Every year, millions of people are stricken by extreme weather events and natural catastrophes: crops fail, homes are flooded and property is destroyed. As a result of climate change, these weather hazards are becoming more severe and happening ever more frequently. Typhoons in Southern China are just one example.
The International Climate Initiative (ICI) is therefore financing, in China and elsewhere, projects in which innovative insurance solutions are being developed and tested. The Deutsche Gesellschaft für Technische Zusammenarbeit (GTZ) GmbH, in cooperation with the China Insurance Regulatory Commission (CIRC) and the Chinese Meteorological Administration (CMA), is developing insurance systems geared towards climate change adaptation.

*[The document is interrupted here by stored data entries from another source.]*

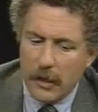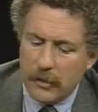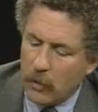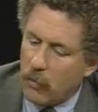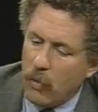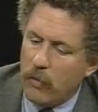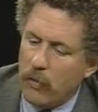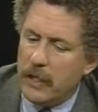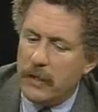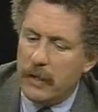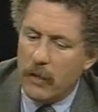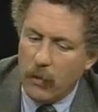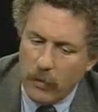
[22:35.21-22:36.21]
So
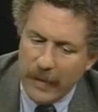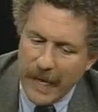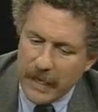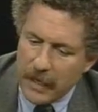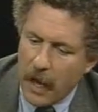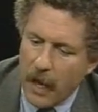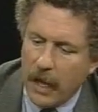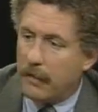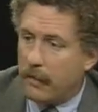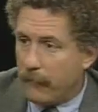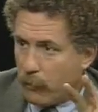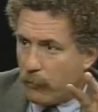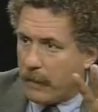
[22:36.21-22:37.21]
all that
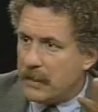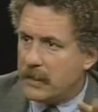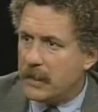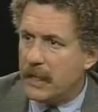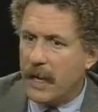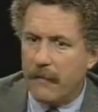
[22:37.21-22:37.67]
non-forensic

The project is now also receiving additional financial support from the Asian Development Bank (ADB).
The first thing the Chinese actors required in order to proceed was reliable information about weather hazards in all of China's provinces. That data is analysed as a basis for determining the population's need for weather insurance. The project thus identifies high-risk provinces where people have inadequate risk coverage. Experts then work together with local insurance companies to devise appropriate insurance products. Many small farmers in coastal areas, for example, are inadequately insured against the risks of typhoons and flooding, so the project is establishing insurance protection for various kinds of vegetables, fruit and other agricultural crops in Fujian Province.
To date, the project has concentrated primarily on developing suitable insurance products for the rural population. However, the mere existence of a product range does not necessarily make it accessible to the target groups. For example, some insurers are finding it difficult to secure licences for certain sectors or authorisation for their products, and the population has to be informed about the existing range of options. Here, favourable legal and regulative conditions play a decisive role. In cooperation with ADB, the project is therefore being expanded to include a policy advisory component. ADB is providing USD 750,000 for implementation purposes. Using these funds, GTZ is conducting a detailed analysis of the micro-insurance sector and providing advice to the insurance regulatory commission and other political decision-makers on how the government can give disadvantaged groups better access to insurance products.